There’s a charming vulnerability to this material that is sometimes missing from Lightfoot’s best-known hits. For example, “Why Not Give It a Try,” the album’s closer, recorded when Lightfoot was in his 60s, and shortly before his health crisis, finds the onetime world traveler running down a list of social activities, the most favorable of which is simply “to go home.” His voice is frail. He whistles the melody in a mere wisp that, ironically enough, suggests the singer, songwriter, and guitarist was ready to slow down.  
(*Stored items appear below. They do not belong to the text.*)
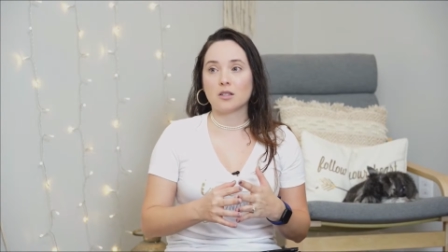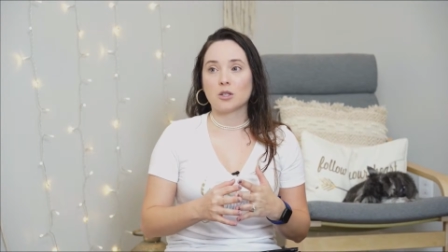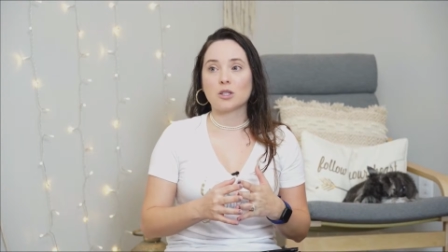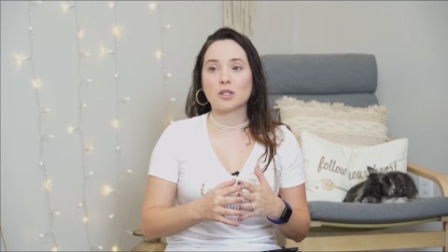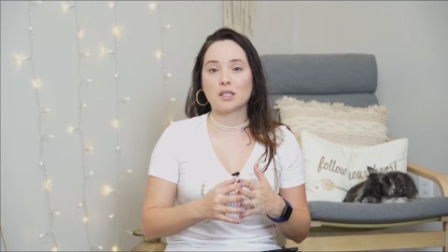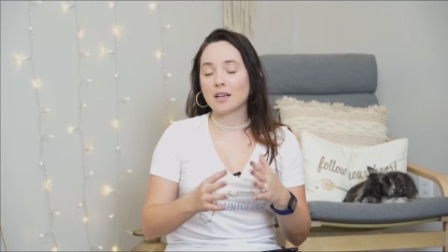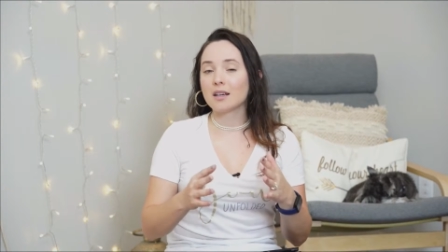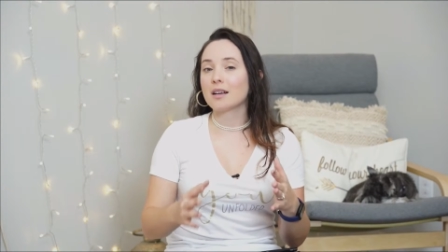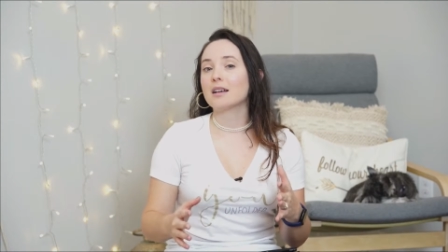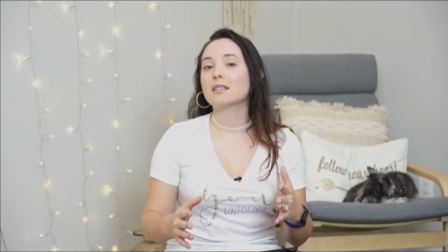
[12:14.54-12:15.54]
to stay
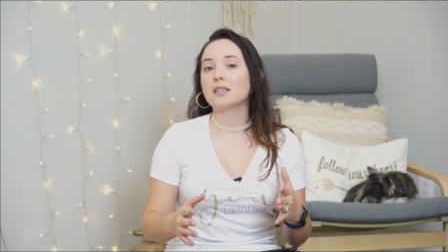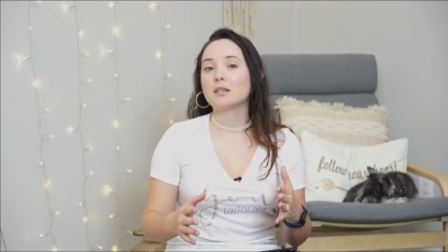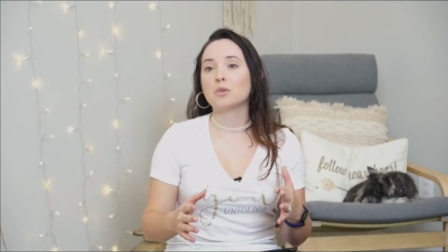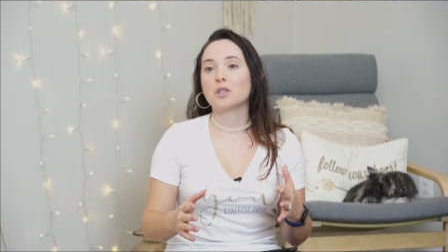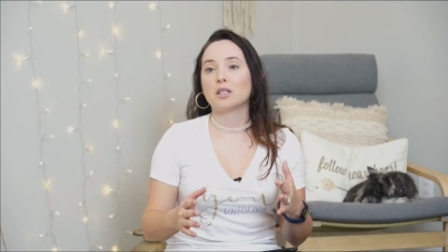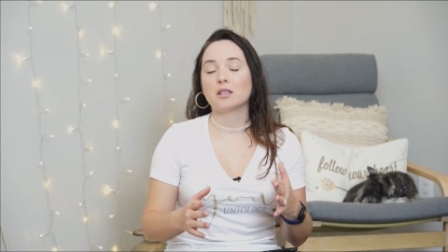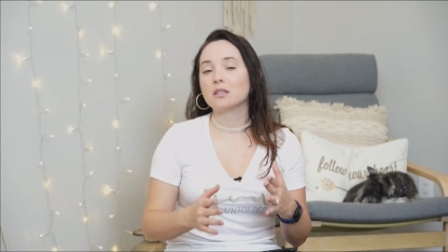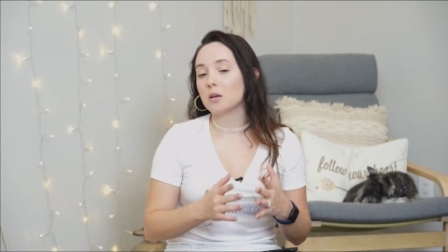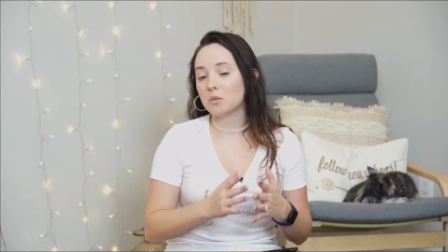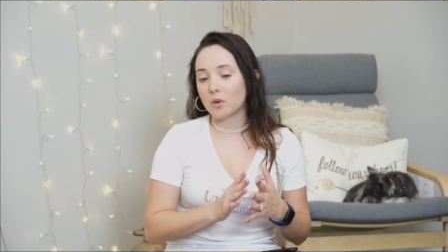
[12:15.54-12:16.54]
connected, but it's a
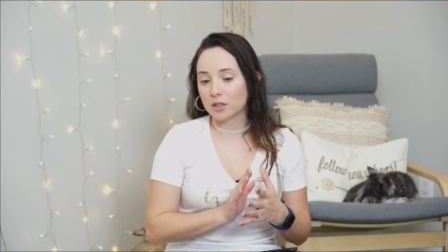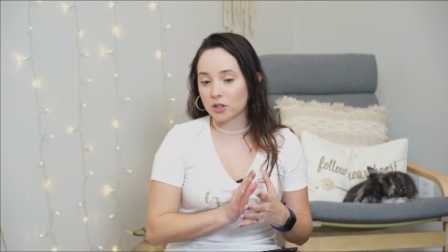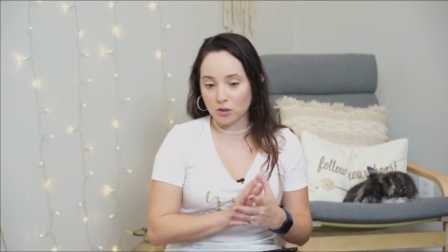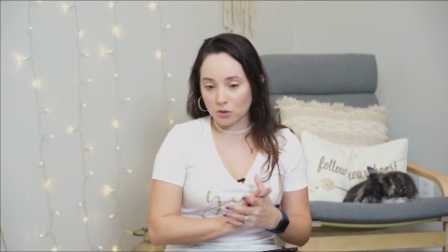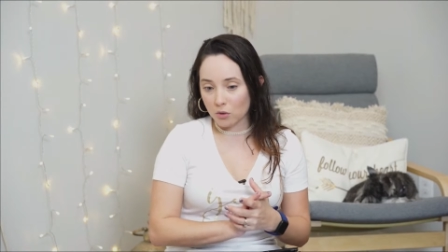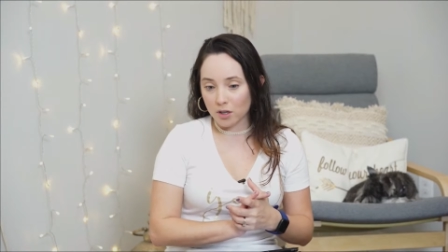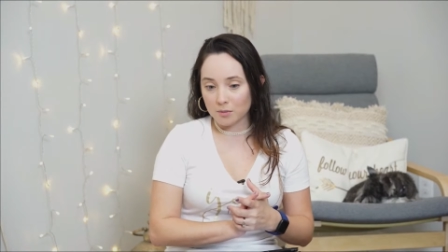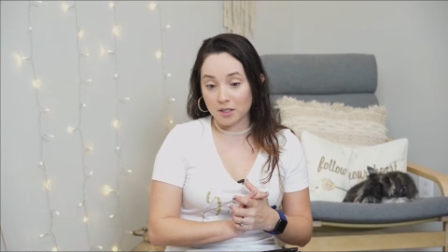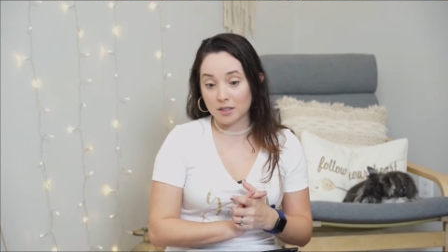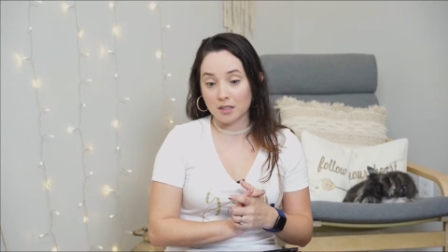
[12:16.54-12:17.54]
double-edged sword
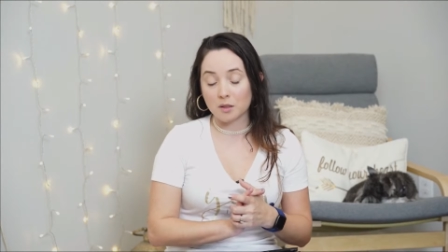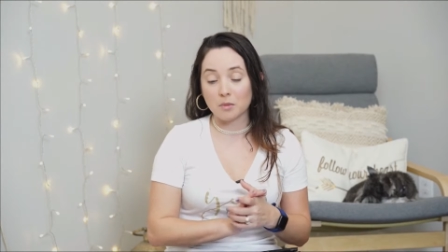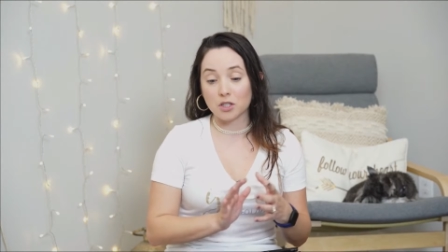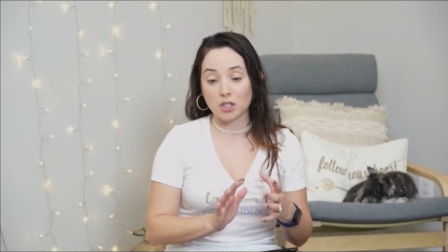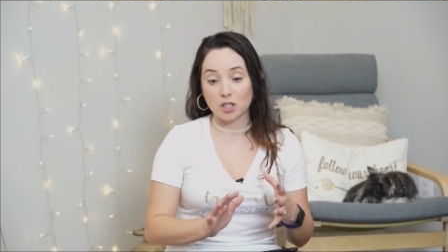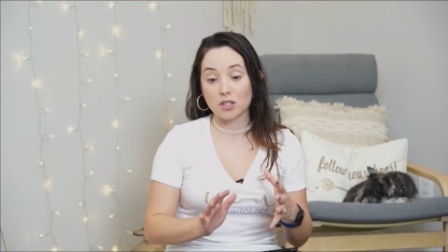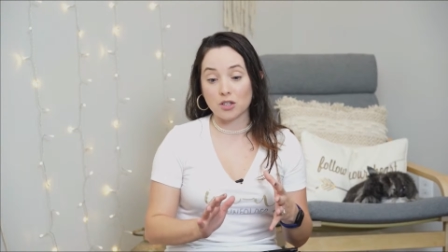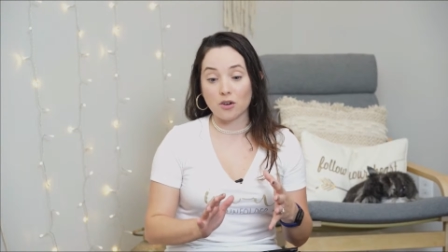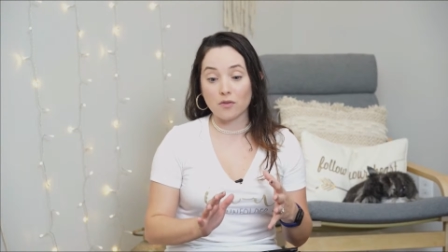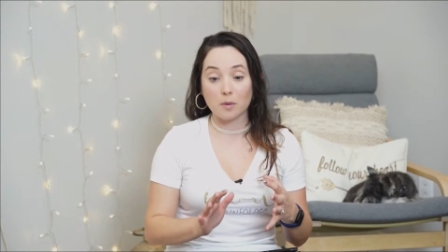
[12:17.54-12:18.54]
because it's much
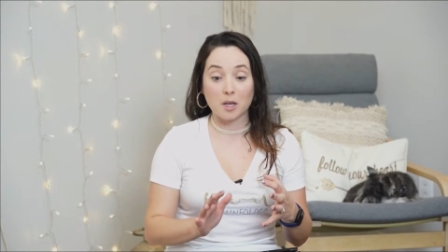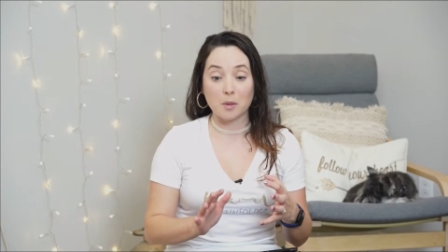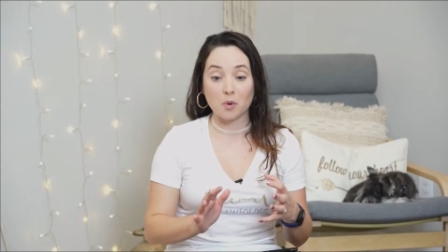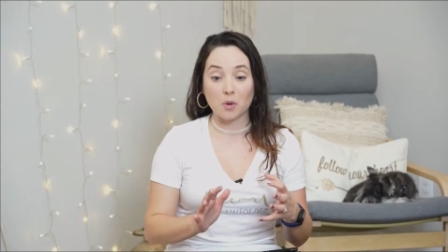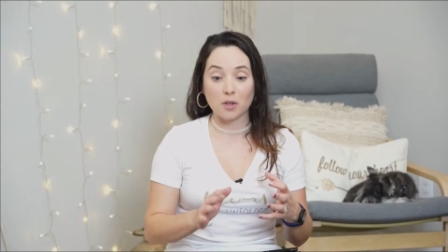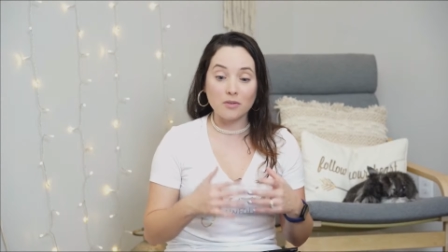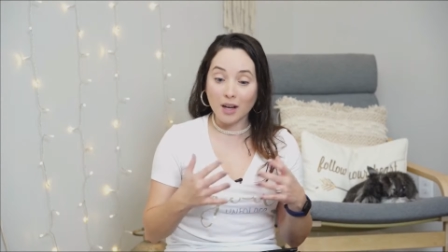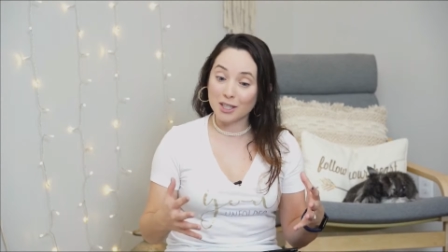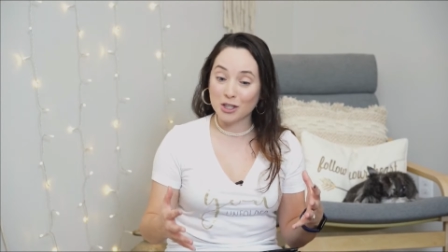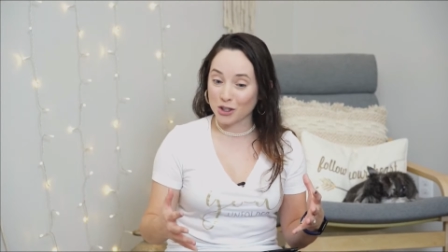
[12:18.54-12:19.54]
easier for people to
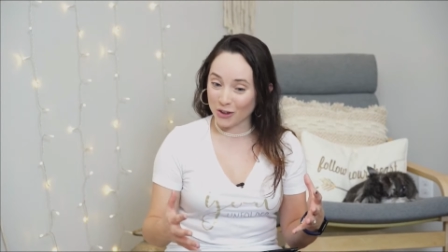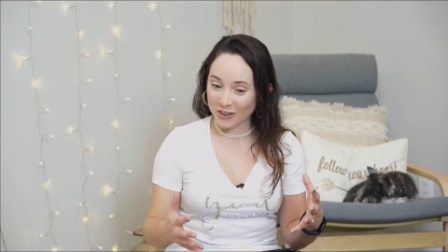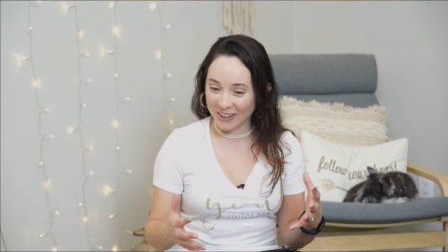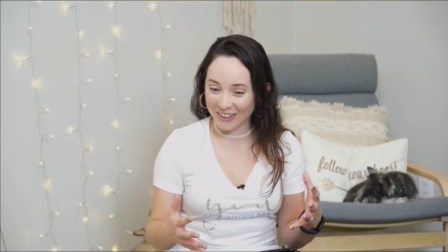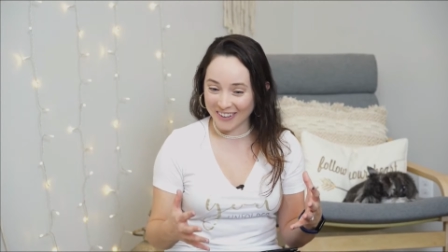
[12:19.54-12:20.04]
find you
Lightfoot remains one of the best-selling folk-pop artists of all time, according to Vanity Fair, having sold more than 10 million albums and earning more than 18 spots in the Top 40, both in Canada and in the U.S. His hits include “Sundown,” “The Wreck of the Edmund Fitzgerald,” “Rainy Day People,” and “Early Morning Rain.” His haunting ballad “If You Could Read My Mind,” from 1970’s Sit Down Young Stranger, has been covered by everyone from Johnny Cash and Belinda Carlisle to Diana Krall and disco queen Viola Wills.

As for the new album, 20 years in the making, Lightfoot says the emotional rawness of the recording is something he grappled with at first, but he believes fans will appreciate its intimacy. “After months of considering changes, I decided the fans are gonna like this,” he says of the stripped-down arrangements. “They’re certainly going to find out how I do what I do, that’s for sure. It’s a lesson for anybody who knows the five chords, because all five keys are represented there,” he adds with a laugh. “It’ll be educational for some, it really will. 

“Still, I wish I could have rewritten some of the songs, but the stuff just sounded so right—it is strong, it is good, it is powerful.”